Directions: Using the digits 1 to 9, at most one time each, fill in the boxes so that the values of the two functions are equivalent
Hint
How do you use function notation to determine the input and output of a function?
Answer
One possible answer is:
f(x) = 9x + 4
g(x) = 7x^2 – 1x + 5
f(3) = g(2)
f(x) = 9x + 4
g(x) = 7x^2 – 1x + 5
f(3) = g(2)
Post any others in the comments.
Source: Steven Midzak
I think the format is confusing, and the answer uses incorrect notation and the two functions are, in fact, never “equivalent”. Rephrase like this?
Fill in spaces with whole numbers 1 – 9 only one time, so that the final equality is correct.
f(x) = ___ x + _____
g(x) = ___ x^2 – ____x + _____
f(____) = g(_____)
I agree. I like the format you used better Tim.
Thank you for this suggestion. I’ve edited the question accordingly.
It doesn’t appear to be edited.
f(3) = 2x + 4
g(1) = 7x^2 – 6x + 9
F(3)=9x+4 g(2)=7x^2-1x+5
f(9)=1x+3
g(2)=4x^2-5x+6
𝑓(3)=7𝑥+6 𝑔(2)=5𝑥^2−1𝑥+9
𝑓(8)=6𝑥+4 𝑔(5)=2𝑥^2−1𝑥+7
I gave this to my IM3 classes today, here are some they came up with that are NOT listed above:
f(3) = 6x + 1 g(4) = 2x^2 – 5x + 7
f(8) = 2x + 3 g(6) = 1x^2 – 4x + 7
f(1) = 3x + 6 g(2) = 4x^2 – 8x + 9
f(2) = 3x + 4 g(1) = 7x^2 – 5x + 8
f(2) = 3x + 7 g(5) = 1x^2 – 4x + 8
May I ask how you got your solutions
I should have looked at the solutions earlier. That negative before the x term in the quadratic makes all the difference as per Tim’s comment waaaaay back. I wonder why the question as posted still shows the +.

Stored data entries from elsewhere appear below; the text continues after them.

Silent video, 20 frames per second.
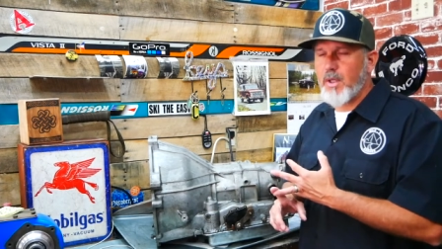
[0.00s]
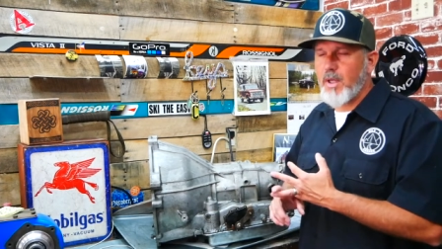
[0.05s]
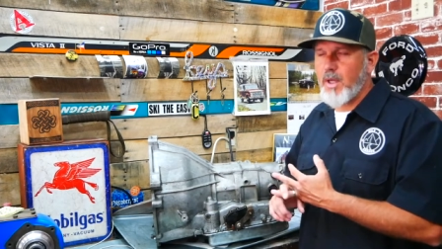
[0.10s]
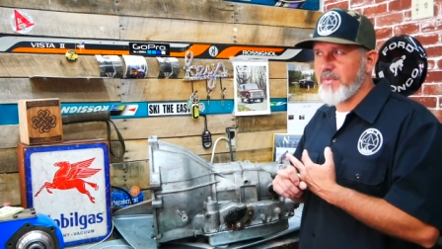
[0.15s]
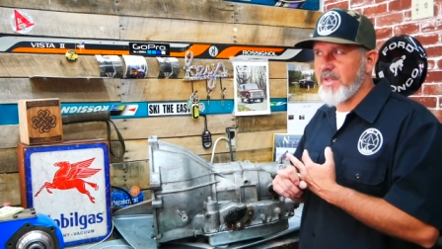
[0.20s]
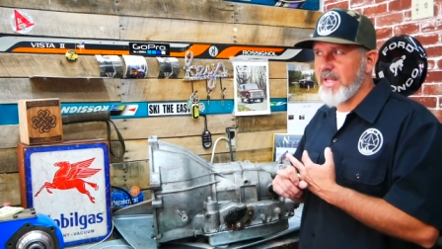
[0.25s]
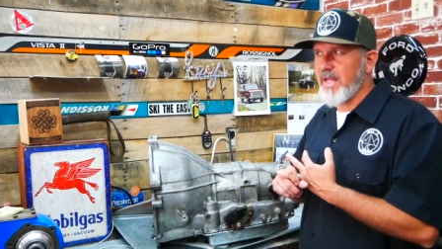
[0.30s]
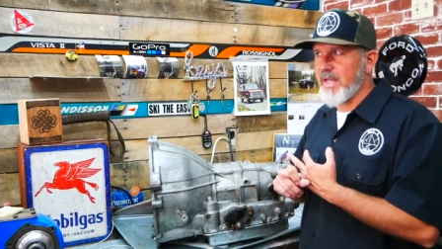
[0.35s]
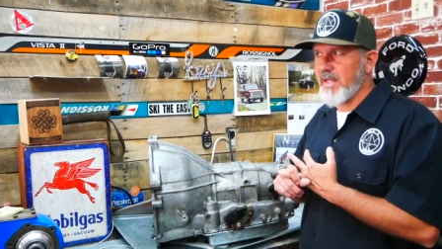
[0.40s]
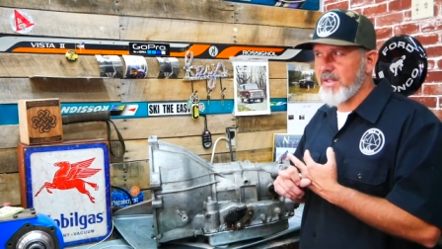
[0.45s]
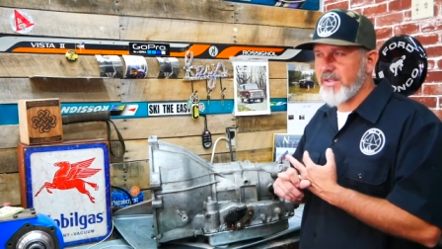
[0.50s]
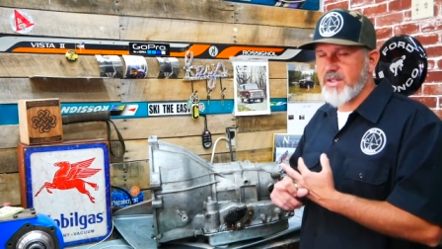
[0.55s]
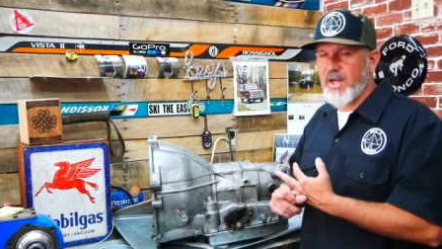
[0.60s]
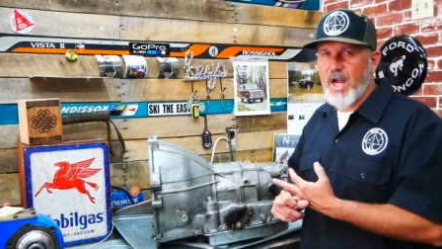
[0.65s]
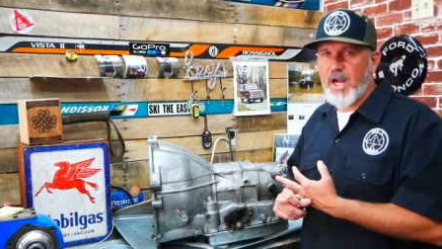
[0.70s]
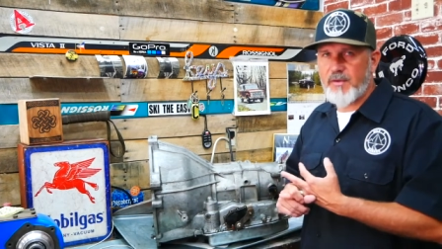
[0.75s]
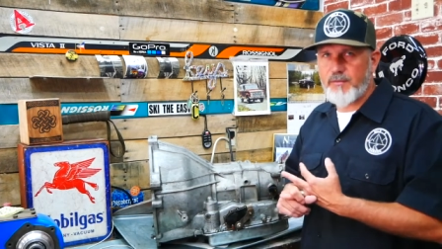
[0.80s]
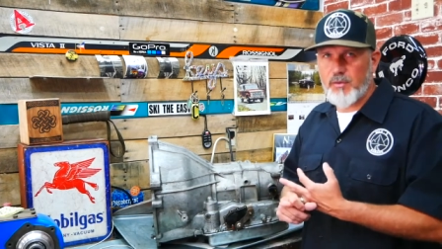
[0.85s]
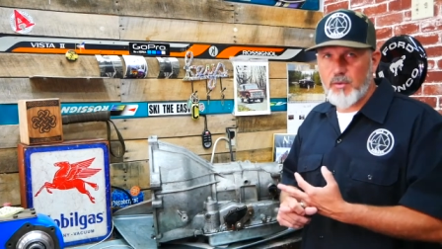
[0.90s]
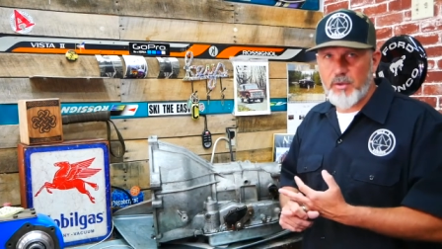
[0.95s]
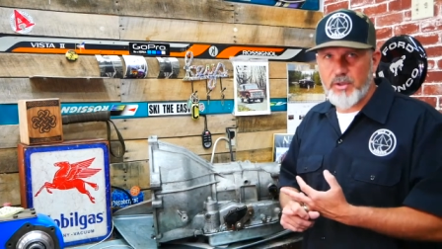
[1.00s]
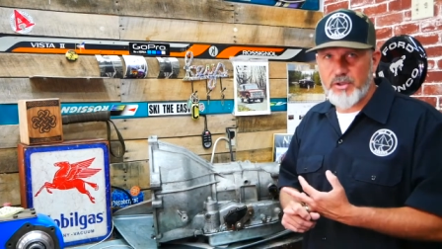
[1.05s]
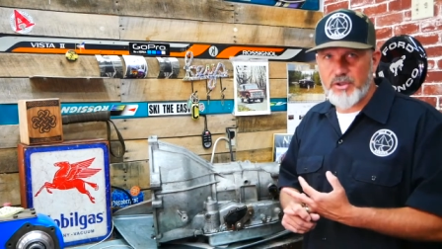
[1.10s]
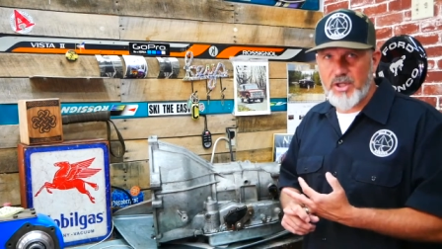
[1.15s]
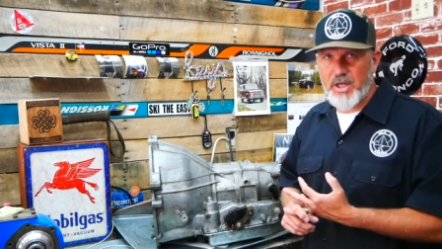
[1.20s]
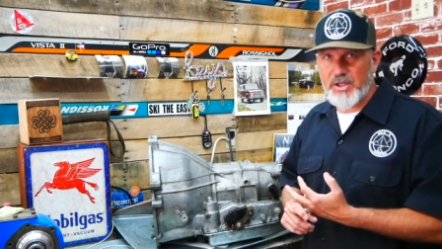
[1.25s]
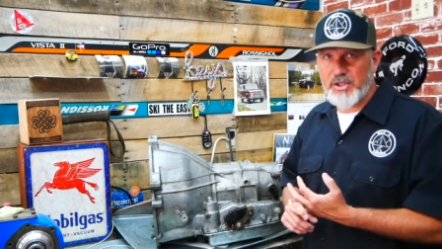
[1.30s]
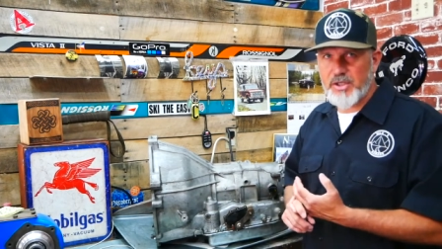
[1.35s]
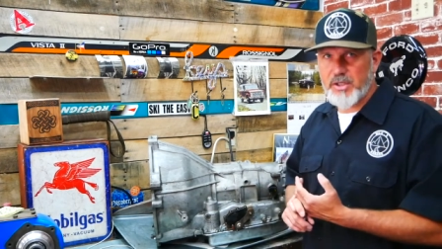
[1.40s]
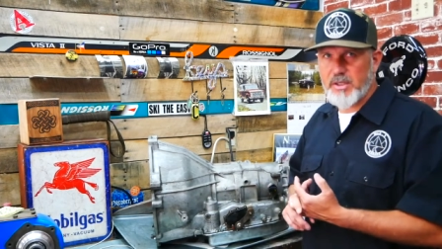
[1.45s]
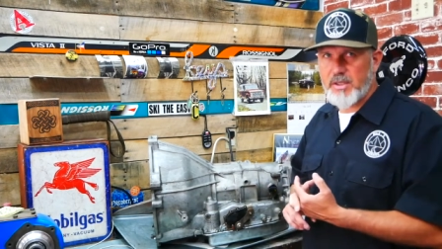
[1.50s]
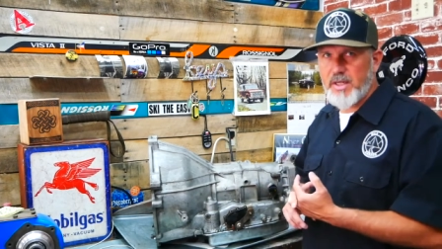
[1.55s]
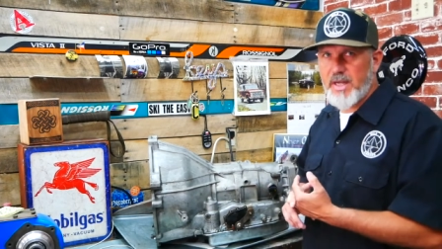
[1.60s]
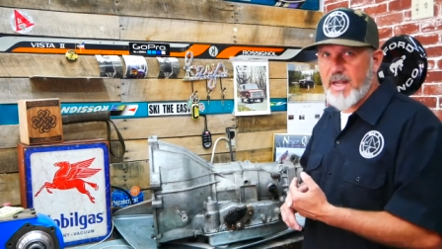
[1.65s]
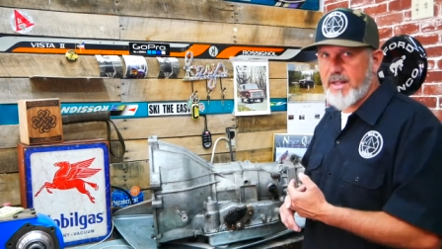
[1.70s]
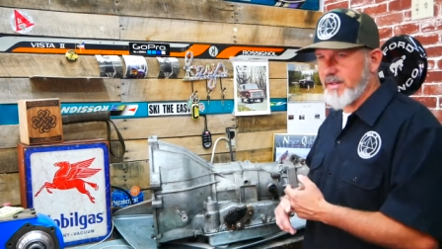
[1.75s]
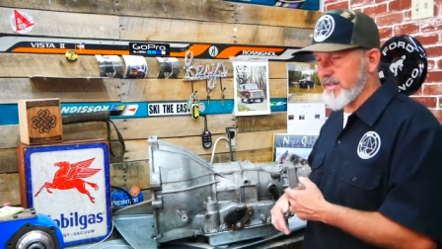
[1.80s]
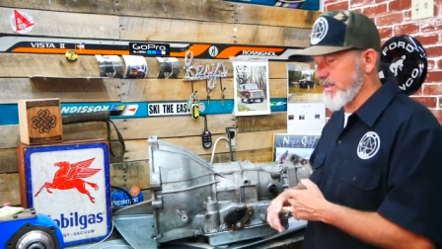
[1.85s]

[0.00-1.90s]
the stock fuel injection, and the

Thank you for this site, it is awesome!
While the negative sign does make it easier, it is possible to solve with the + in g(x) as originally listed.
f(x) = 7x + 2; g(x)=1x^2 + 3x + 4
f(6) = g(5) = 44
f(x) = 8x + 5; g(x) = 3x^2-x+9
f(6) = g(4) = 53
Love the problem and this site. Thanks.
I gave this to my 8th graders today and one of the students took off with it and ran. He wrote a program that generated 988 possible answers. And that’s why open middle questions can be so much fun. So many ways to do this yet it still stumped a lot of my students at first.
Wow! I’m curious, are all the 988 possibilities within the constraints of the problem (no repeating digits)?
There are 36 ways to pick 7 digits out of 9, and there are 7! ways to arrange each set of 7 digits, so (36)(7!)=181,440 total possible arrangements that do not repeat a number.
You can also do 7P9 to do the number of permutations when using seven of the nine possible digits. Of course, this has the same outcome of 181,440.